Google AI Adds Background Tasks and Remote MCP to Gemini Agents

GA

Google AI

July 8, 2026

3 MIN

Original source

blog.google — read the full announcement →

Managed Agents Get Persistent Workflows

Google AI just rolled out significant upgrades to Managed Agents within the Gemini API. Developers can now spin up agents that run background tasks — think long-running data pipelines, scheduled checks, or asynchronous API calls — without blocking the main thread. More interestingly, they've added support for the remote Model Context Protocol (MCP). That means your agent can connect to external tools and data sources over the network, not just locally. The announcement came as a blog post and API update, with no teaser or hype train. Just hard features: state persistence, callback endpoints, and a new agent lifecycle model. If you've been building with Gemini, this is the missing piece for production-grade autonomy.

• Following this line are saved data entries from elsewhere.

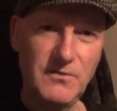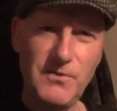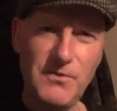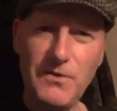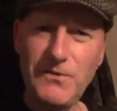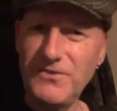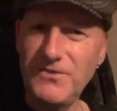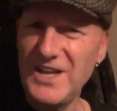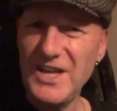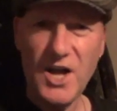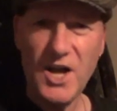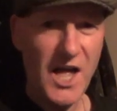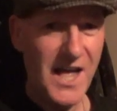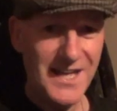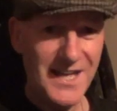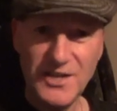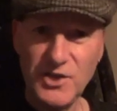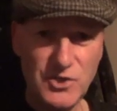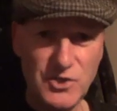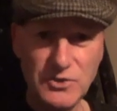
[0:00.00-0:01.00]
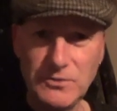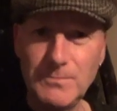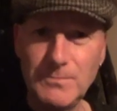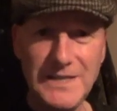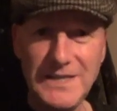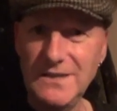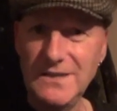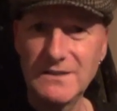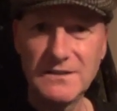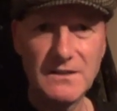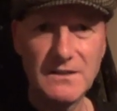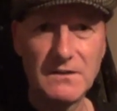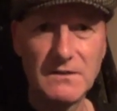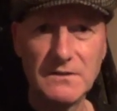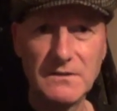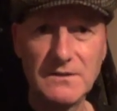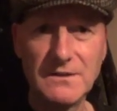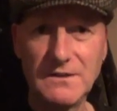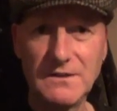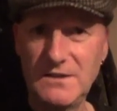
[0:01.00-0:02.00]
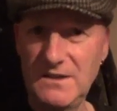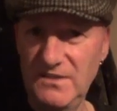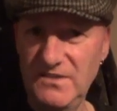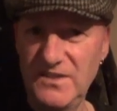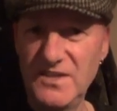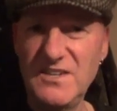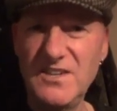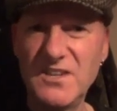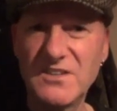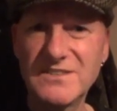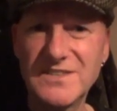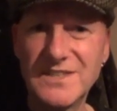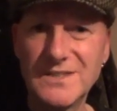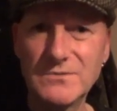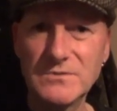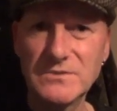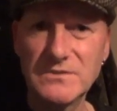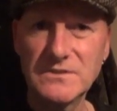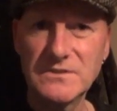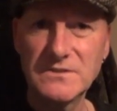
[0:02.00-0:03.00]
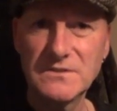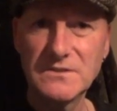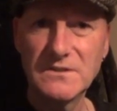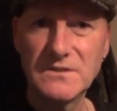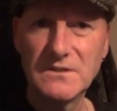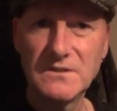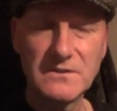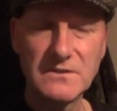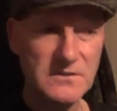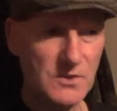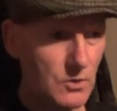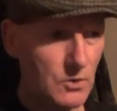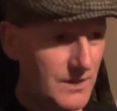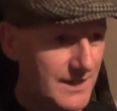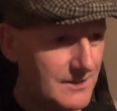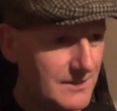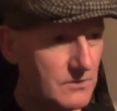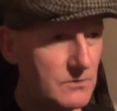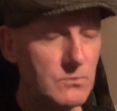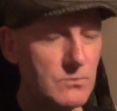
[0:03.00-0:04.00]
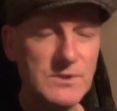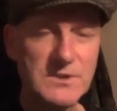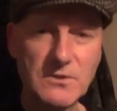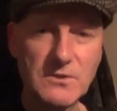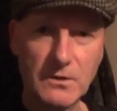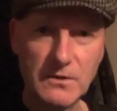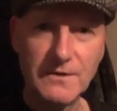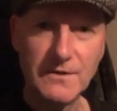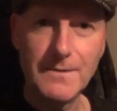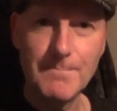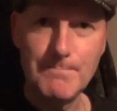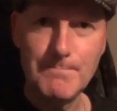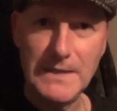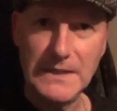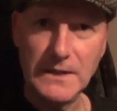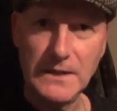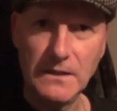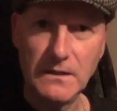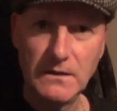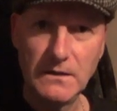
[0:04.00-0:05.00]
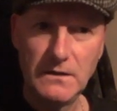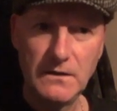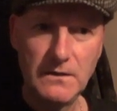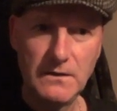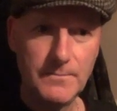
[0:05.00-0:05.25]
Have you ever heard me call it the nut house? That's all I do is call it the mental.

Why This Matters Right Now

Up until now, most agent frameworks — including Google's — were essentially fancy request-response loops. You prompted, the model returned, you looped. That works for simple tasks but falls apart for anything that needs time: monitoring a stock price, crawling a website, or orchestrating a multi-step approval process. OpenAI's Assistants API has offered thread persistence for a while, but it lacked a clean way to run tasks in the background. Google's move with Managed Agents directly addresses that gap. Remote MCP is the bigger deal though. It lets your Gemini agent talk to any MCP-compliant server — databases, analytics engines, even other AI models — over gRPC or HTTP. That's not just convenience; it's an architectural shift. Suddenly, your agent isn't a chatbot — it's a platform.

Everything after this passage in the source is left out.